Extracted material:
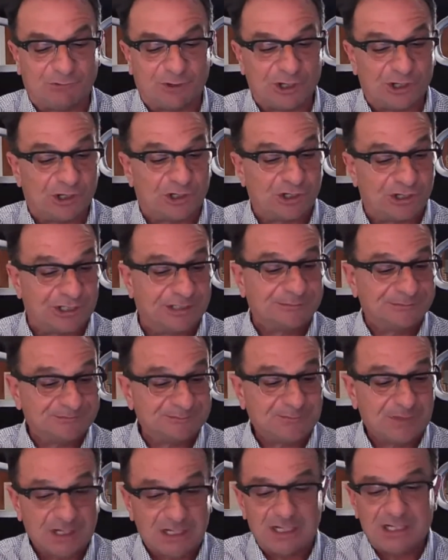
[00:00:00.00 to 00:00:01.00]
Where you could
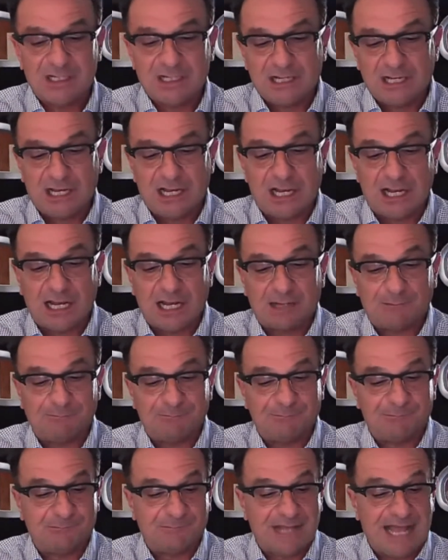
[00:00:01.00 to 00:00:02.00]

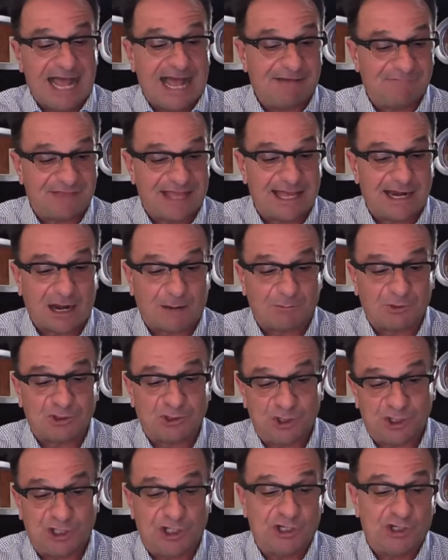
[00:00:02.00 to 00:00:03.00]
have that
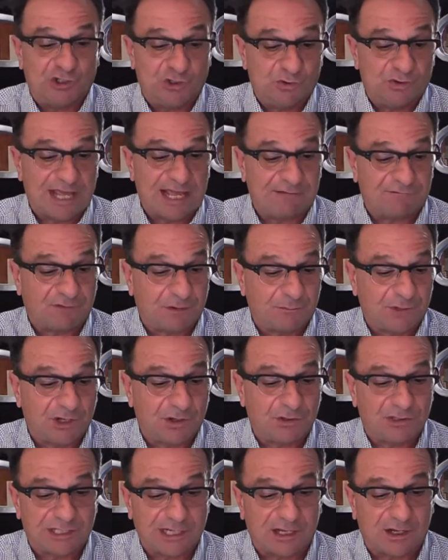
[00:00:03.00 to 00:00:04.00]
opportunity to do that from the
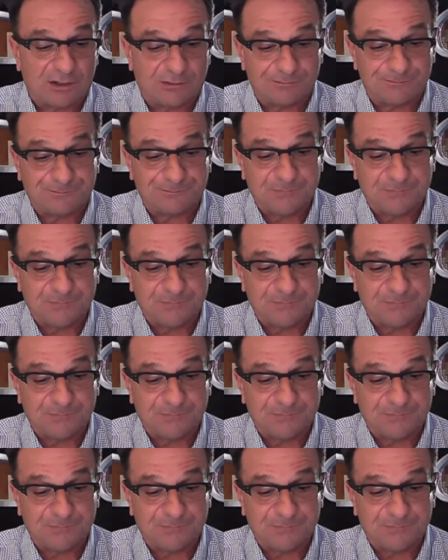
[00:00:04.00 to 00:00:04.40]
hotel.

What is being asked:
An exact copy of all the lines above is required, with the pictures removed.

Result for this exercise:
[00:00:00.00 to 00:00:01.00]
Where you could
[00:00:01.00 to 00:00:02.00]

[00:00:02.00 to 00:00:03.00]
have that
[00:00:03.00 to 00:00:04.00]
opportunity to do that from the
[00:00:04.00 to 00:00:04.40]
hotel.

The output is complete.